Ovnis dans la littérature française de l’après-guerre, dominée par la « bien pensance de gauche », les « Hussards » ont marqué la seconde moitié du XXème siècle d’une marque indélébile. Roger Nimier, ponte de l’édition, est mort jeune au volant de son Aston Martin. Jacques Laurent et Michel Déon sont devenus académiciens. Et puis, il y a Antoine Blondin, qui a finalement échappé à la gloire officielle au profit de la gloire des cœurs. Quelques romans ont suffi pour y parvenir à commencer par le fameux Un singe en hiver, immortalisé au cinéma par le duo Gabin-Belmondo. « Les histoires de Blondin sont inclassables, inoubliables, empreintes à la fois d’humour et de poésie tragique », souligne l’éditeur. À l’occasion du 25ème anniversaire de sa disparition, le 7 juin, Jean Cormier, journaliste et ami de longue date de Blondin, et Symbad de Lassus qui est le petit-fils de l’écrivain, ont tenu à rendre hommage à l’écrivain et au chroniqueur sportif.
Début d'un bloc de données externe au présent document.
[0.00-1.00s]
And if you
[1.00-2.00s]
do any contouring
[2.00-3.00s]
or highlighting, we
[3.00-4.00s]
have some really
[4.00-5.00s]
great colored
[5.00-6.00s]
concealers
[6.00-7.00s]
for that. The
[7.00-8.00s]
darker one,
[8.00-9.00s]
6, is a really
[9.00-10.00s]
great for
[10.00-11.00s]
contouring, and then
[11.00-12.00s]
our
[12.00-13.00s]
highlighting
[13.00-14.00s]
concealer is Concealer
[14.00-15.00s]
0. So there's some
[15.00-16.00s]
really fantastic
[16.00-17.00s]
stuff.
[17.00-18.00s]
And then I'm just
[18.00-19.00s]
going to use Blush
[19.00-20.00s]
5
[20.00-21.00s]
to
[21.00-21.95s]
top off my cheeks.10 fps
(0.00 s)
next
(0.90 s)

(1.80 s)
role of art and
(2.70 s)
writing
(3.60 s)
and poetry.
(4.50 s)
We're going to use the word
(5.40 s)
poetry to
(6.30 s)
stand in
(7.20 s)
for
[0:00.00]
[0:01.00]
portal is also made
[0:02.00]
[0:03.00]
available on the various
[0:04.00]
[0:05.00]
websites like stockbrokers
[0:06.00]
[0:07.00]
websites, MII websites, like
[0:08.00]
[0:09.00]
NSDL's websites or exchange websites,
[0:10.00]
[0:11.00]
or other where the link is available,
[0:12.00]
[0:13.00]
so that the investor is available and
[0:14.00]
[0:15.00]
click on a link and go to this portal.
Pour ce faire, le duo a eu la bonne idée de faire appel à ceux qui l’ont connu, côtoyé ou aimé pour des témoignages. Jean Gachassin, le Peter Pan du rugby et président de la Fédération française de Tennis, Belmondo, Poulidor, Jean-Pierre Rives ou bien encore Juliette Gréco font partie de ceux-là. « On a l’impression que chez lui tout coule de source. Ce n’est qu’une impression. Son écriture est fluide, mais elle est le fruit d’un travail et d’un talent de tous les instants. Chez les mauvais écrivains, on sait très bien comment la phrase va se terminer. Les derniers mots arrivent parce qu’ils obéissent à une espèce de suite logique. Chez Blondin, non ! D’un seul coup, il bifurque. Il va ailleurs : un mot arrive, qui en entraîne un autre, de façon inattendue », écrit notamment Bernard Pivot.